HD 189733b is also deadly. The first problem is the 8,700-kilometer-per-hour (5,400 mph) winds that blow across the exoplanet. That is seven times the speed of sound, which is insanely fast. For comparison, peak sustained winds of the notorious Hurricane Katrina blew at 280 kilometers per hour (175 mph).

Then there is the rain. The silicate-rich clouds of HD 189733b cause rain of molten glass to fall from the skies. That rain does not fall straight down because of the superfast winds we just talked about. Instead, this strange precipitation falls sideways.[1]

Even if we somehow found our way around that, we would still need to deal with the high temperatures on the exoplanet. HD 189733b is so close to its star that it is ridiculously hot. To put that in better perspective, it is so near to its sun that HD 189733b completes a revolution around its star in just 2.2 Earth days. Interestingly, a day on this exoplanet is also 2.2 Earth days long.

The gravitational interaction between a planet and its star can cause a planet to have a day and year of the same length if the planet becomes tidally locked to its star, just as our Moon is tidally locked to the Earth. This means that the planet rotates on its axis in the same amount of time that it takes to complete one revolution around its star. (Rotations cause days and nights, and revolutions cause years.)

A tidally locked planet always keeps the same side toward its sun. So, one side is condemned to nonstop daytime while the other has perpetual nighttime.

2. CoRoT-7b

Tags: Science, universe, solar system, space, earth science, physics, science, science, science

In February 2009, astronomers operating the Convection, Rotation and Planetary Transits (CoRoT) satellite discovered a new exoplanet in the Monoceros constellation 480 light-years away from Earth.
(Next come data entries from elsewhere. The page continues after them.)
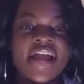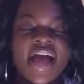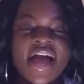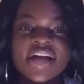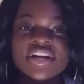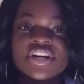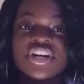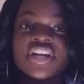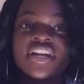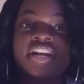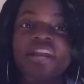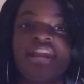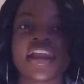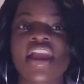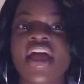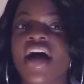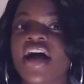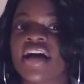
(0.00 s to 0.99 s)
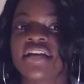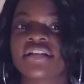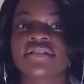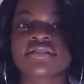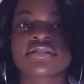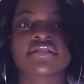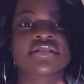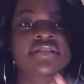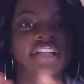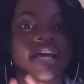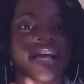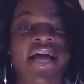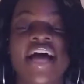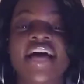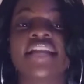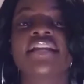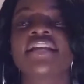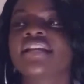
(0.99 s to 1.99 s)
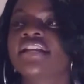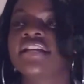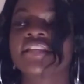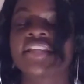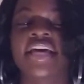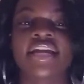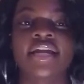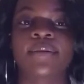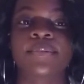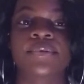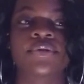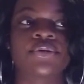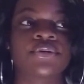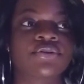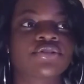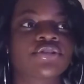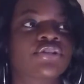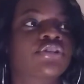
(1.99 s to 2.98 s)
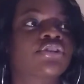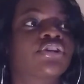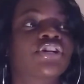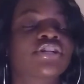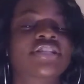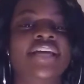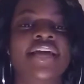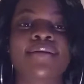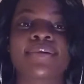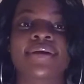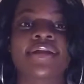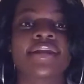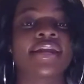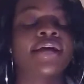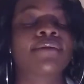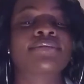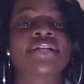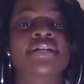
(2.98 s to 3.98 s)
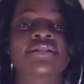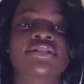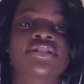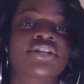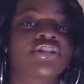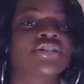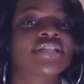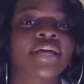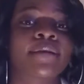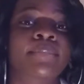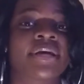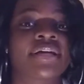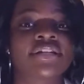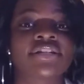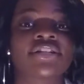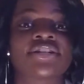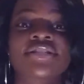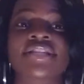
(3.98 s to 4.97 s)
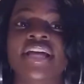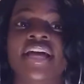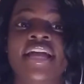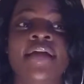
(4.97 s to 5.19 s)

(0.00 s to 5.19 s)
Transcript: I could not, I needed that epidural. So the nurse came in, and I'm telling the nurse, begging the nurse,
They called it CoRoT-7b.

CoRoT-7b is a rocky, Earthlike exoplanet even though it used to be a Saturn-sized hot Jupiter—a term used to describe the huge, gas-filled planets outside our own solar system with tight orbits around their stars. Despite having a rocky surface that could support life, CoRoT-7b is not the place to be.

For starters, its atmosphere is filled with minerals that form rock clouds. These clouds send pebbles and small rocks falling from the skies as if they were rain. Even if humans managed to survive that, they would be destroyed by the insanely hot surface temperature of the exoplanet.

Our own Earth is 60 times farther from our Sun than CoRoT-7b is from its star. In the daytime, the star in the skies of CoRoT-7b appears 360 times bigger than our own Sun looks from here on Earth. Talking about daytime, CoRoT-7b may also be tidally locked to its star. A day and a year are just 20.4 hours long.[2]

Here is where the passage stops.